Great. I've got a stalker.

"Oh, yeah?" I replied, probably a little too quickly.

"Yeah. You don't know what the f**k you're doing, do you?" Although I don't think he was trying to be intimidating, he was doing a pretty good job.

"No, I don't." No point in lying.

"Well, if you need a hand with anything, let me know."

Bingo!

"Great! You couldn't come and show me how to turn my lights on, could you?"

Chris laughs, so I try again.

"No, really. I don't know how to turn my lights on."

After a little more persuading, I rowed Chris to my tub and he showed me how to turn my lights on. AND the central heating. AND how to turn the electrics on. Things are slowly looking up. But there was a price to pay: the moment I got Chris back to the party, the story was rattled around the island and so began my reputation as the Man Who Knows Nothing. Which I have proudly upheld for the last five years.

What I didn't know was that this was the beginning of my integration into the Boating Community. For anyone who hasn't experienced it, the Boating Community is exceptionally strong. Within six weeks I knew the names of pretty much everyone on the moorings and could stop and say hallo. If I'd moved into a flat, I still might not know my neighbours. Today, for instance, one of the guys Matt, actually) shouted across to see if I was alright, what with the cold weather and all. I asked someone once why the community was so strong and they told me that it's because, if you own a boat, everyone thinks you're a dick, so "we might as well all be dicks together." It's pretty self-effacing, but there's an element of truth to it and, regardless, I'm grateful.

The next week, there was a regatta upstream and a load of people were going and asked me if I was. No, I wasn't; there was no way I was sailing this damn thing for any longer than I had to, so I waved everyone off and tried to get back on with my Martian life. It was June.

Waking up to find that your house has risen by 11 feet is an unnerving experience. But, it was the flash-floods of 2007. Of course I'd heard the rain. When it rains on a boat, it sounds like you're being attacked by a nation armed with pea-shooters. But, for some reason, I hadn't considered that water falling out of the sky will increase the water on the ground. And how fast it flows. The gentle, pond-like river was now an angry torrent, surging around my home, bashing bits of tree and debris into it. This wasn't good.
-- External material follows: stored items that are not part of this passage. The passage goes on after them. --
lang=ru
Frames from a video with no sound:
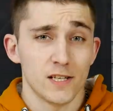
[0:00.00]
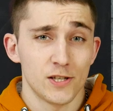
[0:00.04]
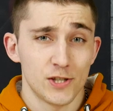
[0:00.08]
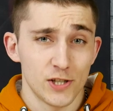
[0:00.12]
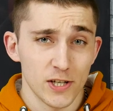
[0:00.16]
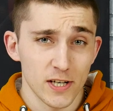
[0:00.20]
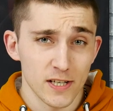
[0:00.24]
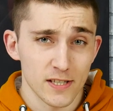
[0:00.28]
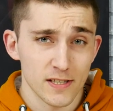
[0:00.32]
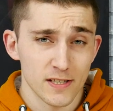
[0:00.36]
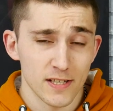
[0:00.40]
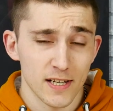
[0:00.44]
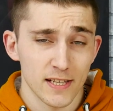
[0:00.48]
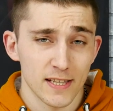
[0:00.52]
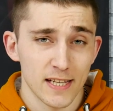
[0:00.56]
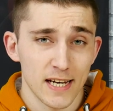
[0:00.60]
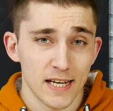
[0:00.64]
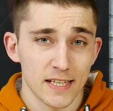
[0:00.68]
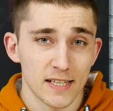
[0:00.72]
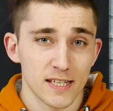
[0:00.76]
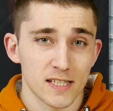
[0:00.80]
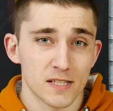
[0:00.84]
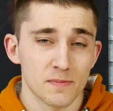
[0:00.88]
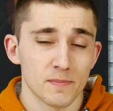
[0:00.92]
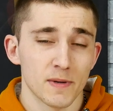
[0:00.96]
честно,
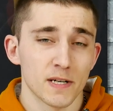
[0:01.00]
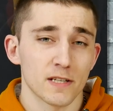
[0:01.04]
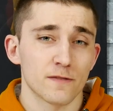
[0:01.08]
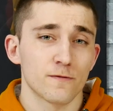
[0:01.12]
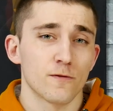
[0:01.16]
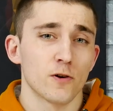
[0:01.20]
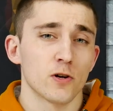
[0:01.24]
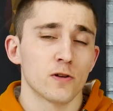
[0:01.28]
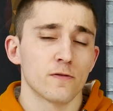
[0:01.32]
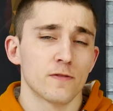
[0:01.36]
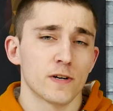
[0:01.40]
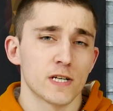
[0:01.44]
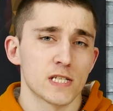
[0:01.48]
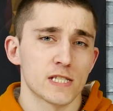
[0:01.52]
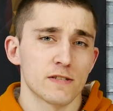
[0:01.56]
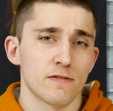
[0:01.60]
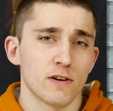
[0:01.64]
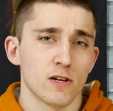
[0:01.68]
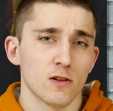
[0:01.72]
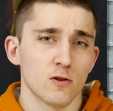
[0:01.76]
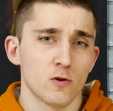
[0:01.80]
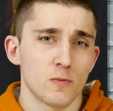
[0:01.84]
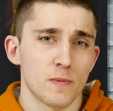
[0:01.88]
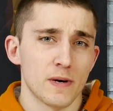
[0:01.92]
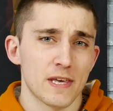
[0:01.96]
данный смартфон
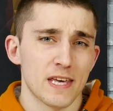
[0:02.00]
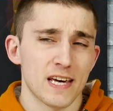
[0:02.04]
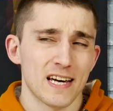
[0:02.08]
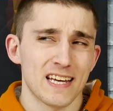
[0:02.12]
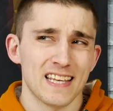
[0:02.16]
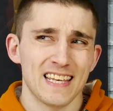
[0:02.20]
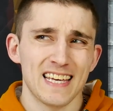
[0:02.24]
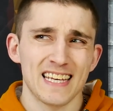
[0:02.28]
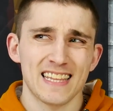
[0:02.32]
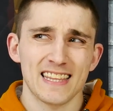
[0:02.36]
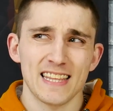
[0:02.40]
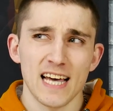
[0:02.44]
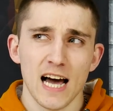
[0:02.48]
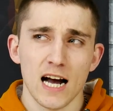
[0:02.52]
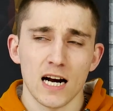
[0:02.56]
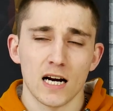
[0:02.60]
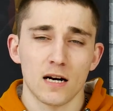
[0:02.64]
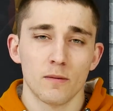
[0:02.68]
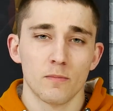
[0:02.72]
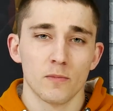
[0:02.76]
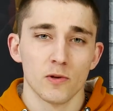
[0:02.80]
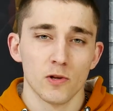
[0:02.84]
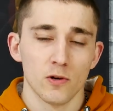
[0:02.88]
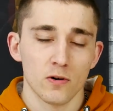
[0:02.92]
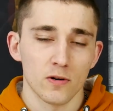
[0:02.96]
вызвал у меня не так
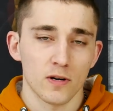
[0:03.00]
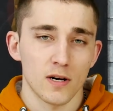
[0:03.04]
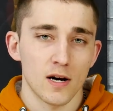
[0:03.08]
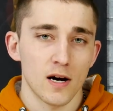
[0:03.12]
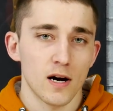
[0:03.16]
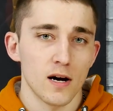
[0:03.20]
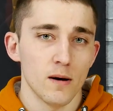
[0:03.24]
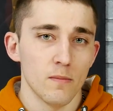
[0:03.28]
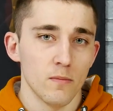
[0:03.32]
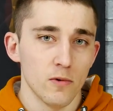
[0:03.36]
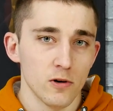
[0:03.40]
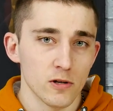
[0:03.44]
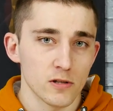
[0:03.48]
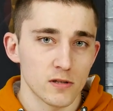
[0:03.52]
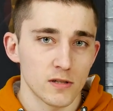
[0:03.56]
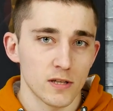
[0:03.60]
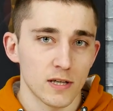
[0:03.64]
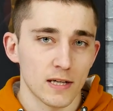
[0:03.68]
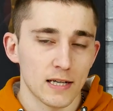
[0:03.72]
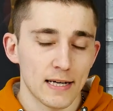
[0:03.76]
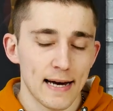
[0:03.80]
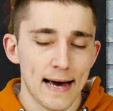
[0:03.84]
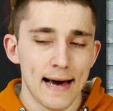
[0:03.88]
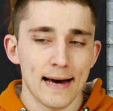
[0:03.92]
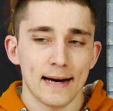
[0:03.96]
много эмоций,
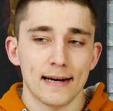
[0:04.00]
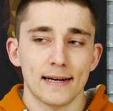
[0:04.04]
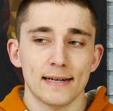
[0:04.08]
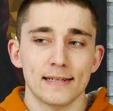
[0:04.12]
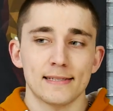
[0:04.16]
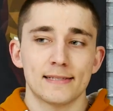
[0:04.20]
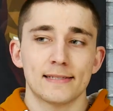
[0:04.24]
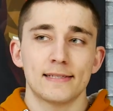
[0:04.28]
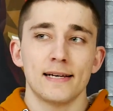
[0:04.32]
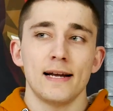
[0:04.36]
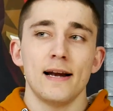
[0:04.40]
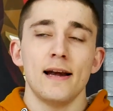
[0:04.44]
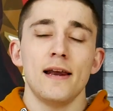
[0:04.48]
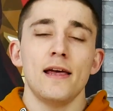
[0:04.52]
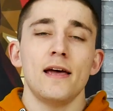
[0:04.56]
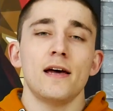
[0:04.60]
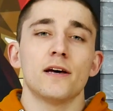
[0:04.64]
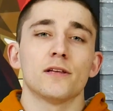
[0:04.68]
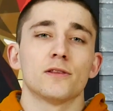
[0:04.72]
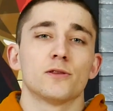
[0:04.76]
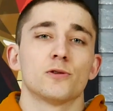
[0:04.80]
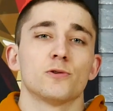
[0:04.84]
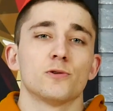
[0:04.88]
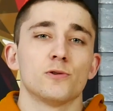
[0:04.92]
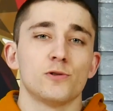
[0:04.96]
как
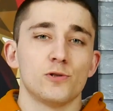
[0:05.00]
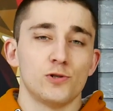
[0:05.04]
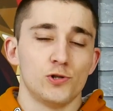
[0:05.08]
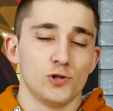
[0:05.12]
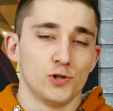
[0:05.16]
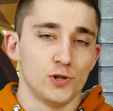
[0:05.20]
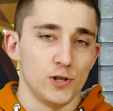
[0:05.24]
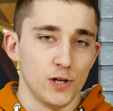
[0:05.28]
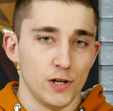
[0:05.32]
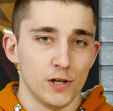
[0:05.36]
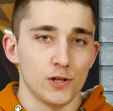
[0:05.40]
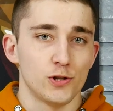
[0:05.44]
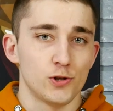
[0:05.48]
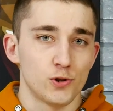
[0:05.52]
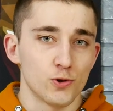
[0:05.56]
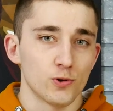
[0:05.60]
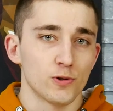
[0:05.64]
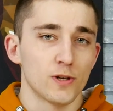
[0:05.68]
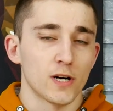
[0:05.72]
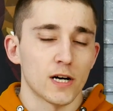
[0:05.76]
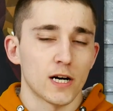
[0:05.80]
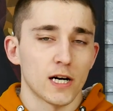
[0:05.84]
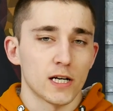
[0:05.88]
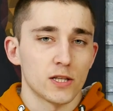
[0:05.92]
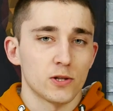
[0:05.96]
следующее
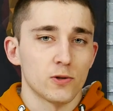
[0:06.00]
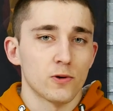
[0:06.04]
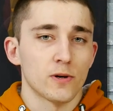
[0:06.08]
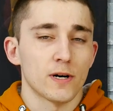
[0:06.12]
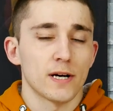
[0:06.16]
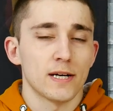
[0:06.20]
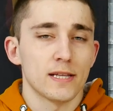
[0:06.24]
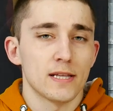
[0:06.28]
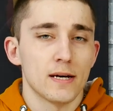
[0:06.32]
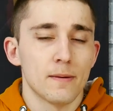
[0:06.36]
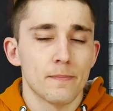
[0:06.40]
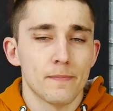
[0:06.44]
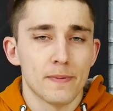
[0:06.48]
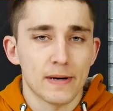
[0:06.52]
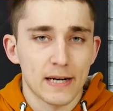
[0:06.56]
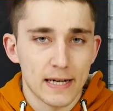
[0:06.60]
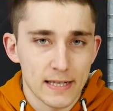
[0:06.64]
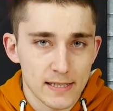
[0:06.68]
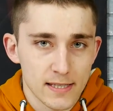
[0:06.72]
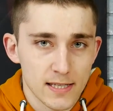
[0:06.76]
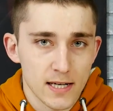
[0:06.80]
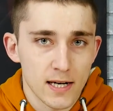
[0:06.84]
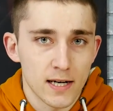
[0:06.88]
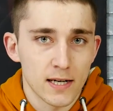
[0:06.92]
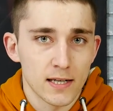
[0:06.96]
чудо, которое нам
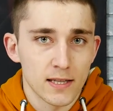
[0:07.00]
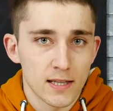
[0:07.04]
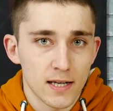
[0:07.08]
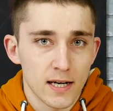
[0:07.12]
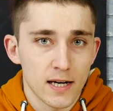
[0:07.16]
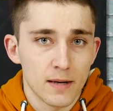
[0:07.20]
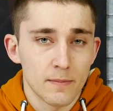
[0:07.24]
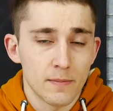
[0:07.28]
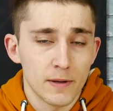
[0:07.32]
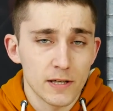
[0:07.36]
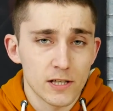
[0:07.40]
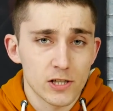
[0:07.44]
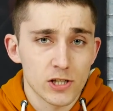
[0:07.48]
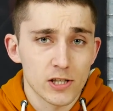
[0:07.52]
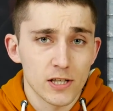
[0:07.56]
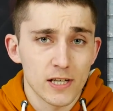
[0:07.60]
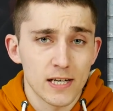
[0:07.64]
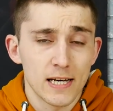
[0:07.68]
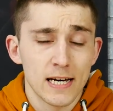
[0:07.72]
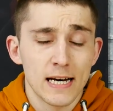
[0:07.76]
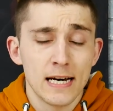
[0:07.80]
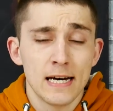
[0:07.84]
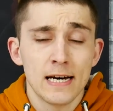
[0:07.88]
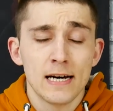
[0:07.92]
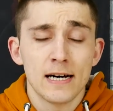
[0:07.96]
показали. Да,
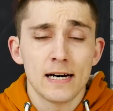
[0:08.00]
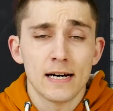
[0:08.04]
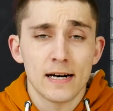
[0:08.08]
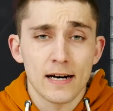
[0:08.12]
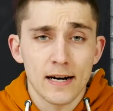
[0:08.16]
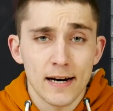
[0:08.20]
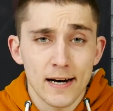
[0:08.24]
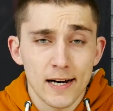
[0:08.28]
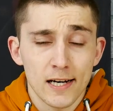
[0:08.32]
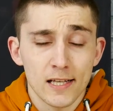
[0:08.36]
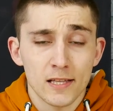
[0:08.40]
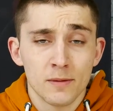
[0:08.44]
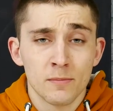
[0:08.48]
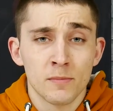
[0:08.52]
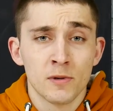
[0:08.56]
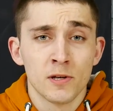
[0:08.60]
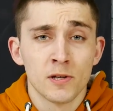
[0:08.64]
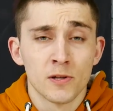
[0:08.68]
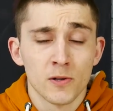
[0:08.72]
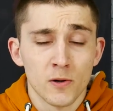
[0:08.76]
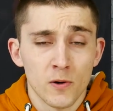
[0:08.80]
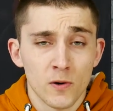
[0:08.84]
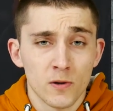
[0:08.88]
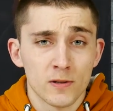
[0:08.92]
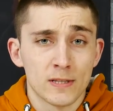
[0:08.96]
обычный Redmi
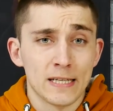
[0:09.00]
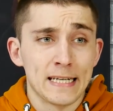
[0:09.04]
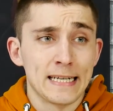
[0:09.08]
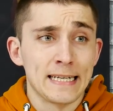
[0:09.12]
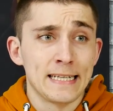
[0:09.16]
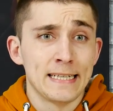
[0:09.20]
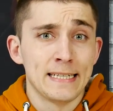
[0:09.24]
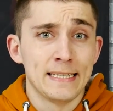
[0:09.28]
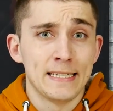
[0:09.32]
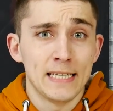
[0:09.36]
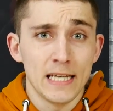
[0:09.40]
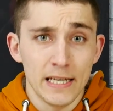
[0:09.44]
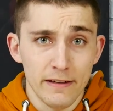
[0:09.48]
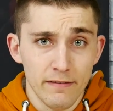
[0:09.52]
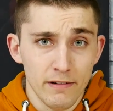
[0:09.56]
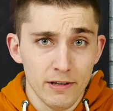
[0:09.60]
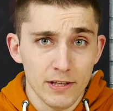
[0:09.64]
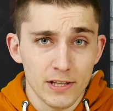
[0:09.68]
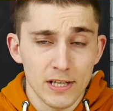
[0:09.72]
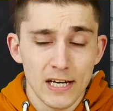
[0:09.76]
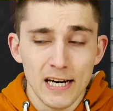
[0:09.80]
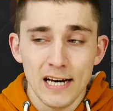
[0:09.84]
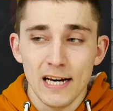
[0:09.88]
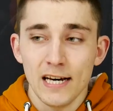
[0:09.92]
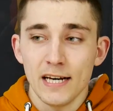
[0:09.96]
Note 9.
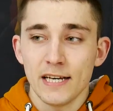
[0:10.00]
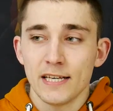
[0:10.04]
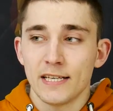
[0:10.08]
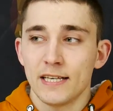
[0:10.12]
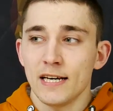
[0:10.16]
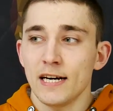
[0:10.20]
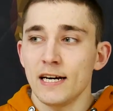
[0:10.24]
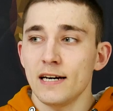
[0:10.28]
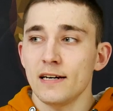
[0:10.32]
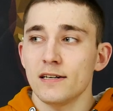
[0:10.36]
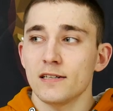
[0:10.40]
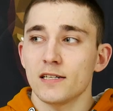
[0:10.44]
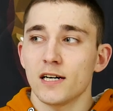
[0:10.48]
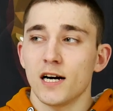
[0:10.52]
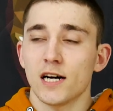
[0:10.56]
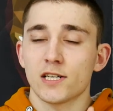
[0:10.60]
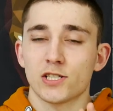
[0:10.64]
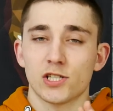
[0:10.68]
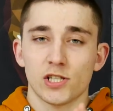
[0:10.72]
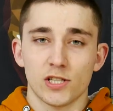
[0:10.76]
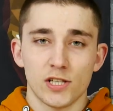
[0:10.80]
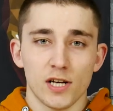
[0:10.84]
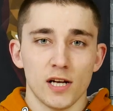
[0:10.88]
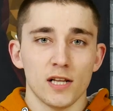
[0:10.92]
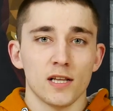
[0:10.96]
Я
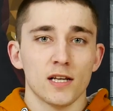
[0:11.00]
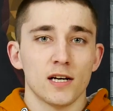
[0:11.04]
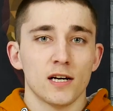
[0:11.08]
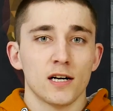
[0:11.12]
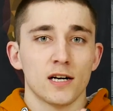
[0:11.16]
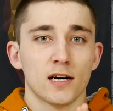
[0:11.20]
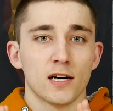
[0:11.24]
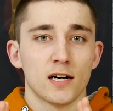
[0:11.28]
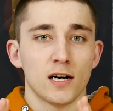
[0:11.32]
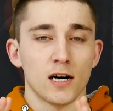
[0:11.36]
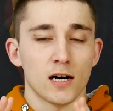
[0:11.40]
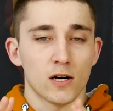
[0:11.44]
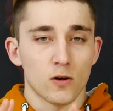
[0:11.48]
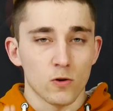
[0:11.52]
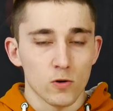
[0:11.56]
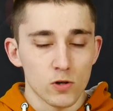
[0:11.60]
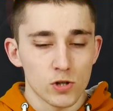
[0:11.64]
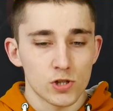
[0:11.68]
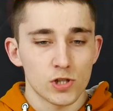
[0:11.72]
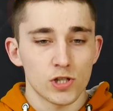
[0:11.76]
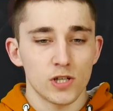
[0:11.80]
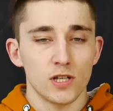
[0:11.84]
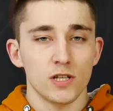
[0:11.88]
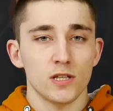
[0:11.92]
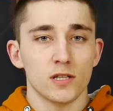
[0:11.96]
ожидал
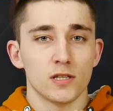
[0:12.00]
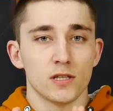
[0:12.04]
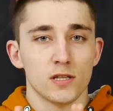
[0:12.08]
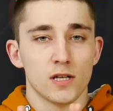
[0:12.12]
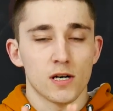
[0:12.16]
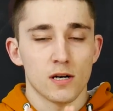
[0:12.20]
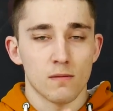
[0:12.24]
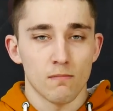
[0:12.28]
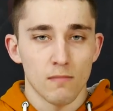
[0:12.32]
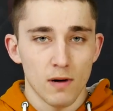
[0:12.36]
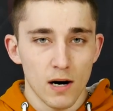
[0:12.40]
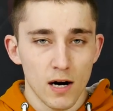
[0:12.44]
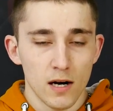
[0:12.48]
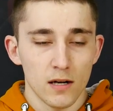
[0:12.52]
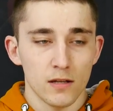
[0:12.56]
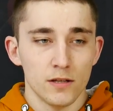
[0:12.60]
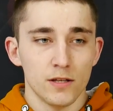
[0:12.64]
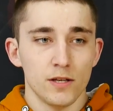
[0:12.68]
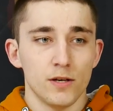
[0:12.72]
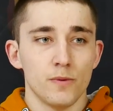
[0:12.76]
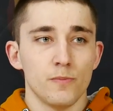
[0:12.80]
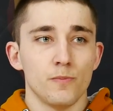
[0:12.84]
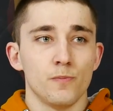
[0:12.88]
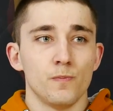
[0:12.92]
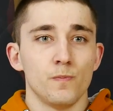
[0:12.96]
хороший,
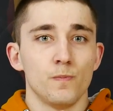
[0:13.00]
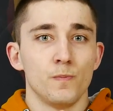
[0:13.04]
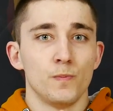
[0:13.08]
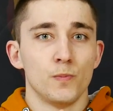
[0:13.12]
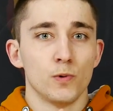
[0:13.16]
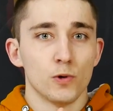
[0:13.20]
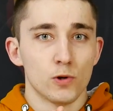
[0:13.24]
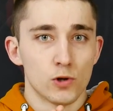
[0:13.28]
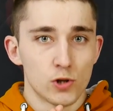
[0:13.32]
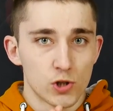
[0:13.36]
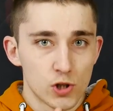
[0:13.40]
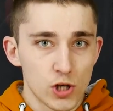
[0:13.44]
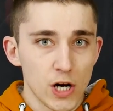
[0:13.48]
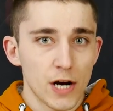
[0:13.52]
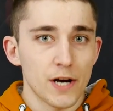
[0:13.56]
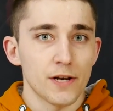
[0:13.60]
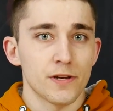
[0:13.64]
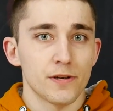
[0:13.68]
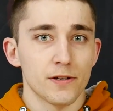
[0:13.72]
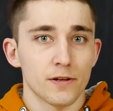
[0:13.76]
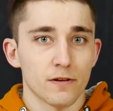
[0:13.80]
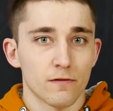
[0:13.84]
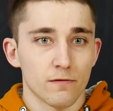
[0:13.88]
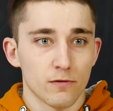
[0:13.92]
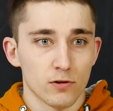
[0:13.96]
нормальный
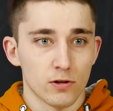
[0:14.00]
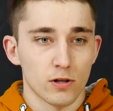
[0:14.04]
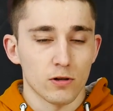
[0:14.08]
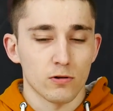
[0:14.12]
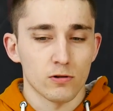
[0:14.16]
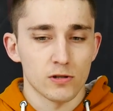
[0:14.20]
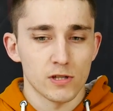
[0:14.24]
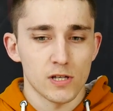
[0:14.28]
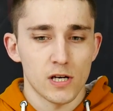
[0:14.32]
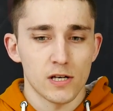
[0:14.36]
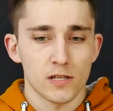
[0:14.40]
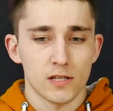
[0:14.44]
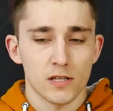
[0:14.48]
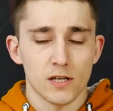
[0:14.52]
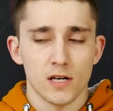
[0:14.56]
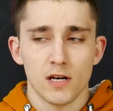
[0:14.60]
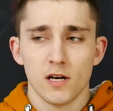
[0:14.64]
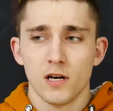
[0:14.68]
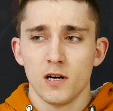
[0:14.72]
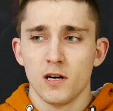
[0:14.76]
бюджетник. Вот такой, знаете,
What also wasn't good was that I had to row across it. In a plastic dinghy with no anchor. For the first day, I didn't have to be anywhere, so I stayed on board and thought it would all be OK by tomorrow. Tomorrow came and the river was still racing, so I took my life in my hands and climbed in my little dinghy - and pushed off.

Within seconds, I was racing downstream with no chance of  going anywhere else. Fortunately, I had enough presence of mind to try and steer myself towards shore and managed to grab onto a moored boat. I then rang Chris, who came out in his dinghy, propelled by a beautiful, shiny...outboard motor.

Before I got home that evening, I promised myself I would have one.

How wrong can you be?

1 comment:

  1. I've just caught up on all your Living on a Boat posts. I never knew living on a boat was so complicated! I would have died that first night. Those spiders would have had me abandoning ship and drowing before I even realised I was in the water. I've been on a few boating holidays, they're really fun, but after reading all these posts, I don't think I'll be moving into one any time soon. Lol.